Week 6 - Cloud and Azure Essentials

Introduction to Cloud and Azure

Azure CLI and the Portal

Azure Blob Storage

Azure PostgreSQL Databases

Azure Container Apps Jobs

Cost Awareness

History of Cloud Computing

Week 6 Gotchas & Pitfalls

Practice

Week 6 Assignment: Deploy Your Pipeline to Azure

Week 6 Lesson Plan

Cost Awareness

As a data engineer, you often have the ability to create databases, virtual machines, and storage accounts. Each of those resources has a price, and costs add up quickly if you are not paying attention. Cost awareness is part of the job.
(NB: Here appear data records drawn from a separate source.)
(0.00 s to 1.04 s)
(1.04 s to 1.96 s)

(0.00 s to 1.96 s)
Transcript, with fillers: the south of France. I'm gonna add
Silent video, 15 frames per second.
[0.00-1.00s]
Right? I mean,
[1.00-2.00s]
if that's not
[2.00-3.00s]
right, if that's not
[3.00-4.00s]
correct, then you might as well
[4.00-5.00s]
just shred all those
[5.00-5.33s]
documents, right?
By the end of this chapter, you should understand how to estimate costs, choose the right resource size, and avoid unnecessary spending.

Concepts

Costs are part of the job

In this course, your Azure costs are covered by the shared tenant. In a real job, they are not. A pipeline that works but costs ten times more than it should is not a good pipeline.

Check pricing before you create

Azure publishes pricing pages for every service. Before you provision a Postgres server or a storage account, look up what the SKU costs per hour or per month.
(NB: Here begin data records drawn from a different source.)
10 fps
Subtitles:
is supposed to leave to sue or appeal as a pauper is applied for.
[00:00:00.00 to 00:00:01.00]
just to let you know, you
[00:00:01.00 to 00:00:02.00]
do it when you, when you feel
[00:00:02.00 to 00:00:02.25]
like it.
The Azure pricing calculator lets you estimate costs before committing. Use it.

<aside> 🖼️ Interactive: Week 6 Cost Calculator

</aside>

Try adjusting the sliders to see how different choices affect your monthly bill.

<aside> ⌨️ Hands on: Open the cost calculator above and experiment with different settings. Then open the official Azure pricing calculator and look up the monthly cost of a Standard_B1ms Postgres Flexible Server in West Europe. Compare the numbers.

</aside>

What your Week 6 setup actually costs

Here is a realistic estimate for the resources you use in this track:

Resource SKU / tier Monthly cost (West Europe)
PostgreSQL Flexible Server Standard_B1ms (1 vCore, 2 GB RAM) ~€13
Blob Storage (LRS) 10 GB stored + light usage ~€0.02
Container Registry (Basic) Shared across class ~€5 (shared)
Container App Job 1 run/day, 60 seconds each Free (within 180,000 vCPU-sec/month free tier)
Total ~€13/month

Almost all the cost comes from the Postgres server, because it runs 24/7 whether your pipeline uses it or not. Blob storage and Container App Jobs are nearly free at this scale.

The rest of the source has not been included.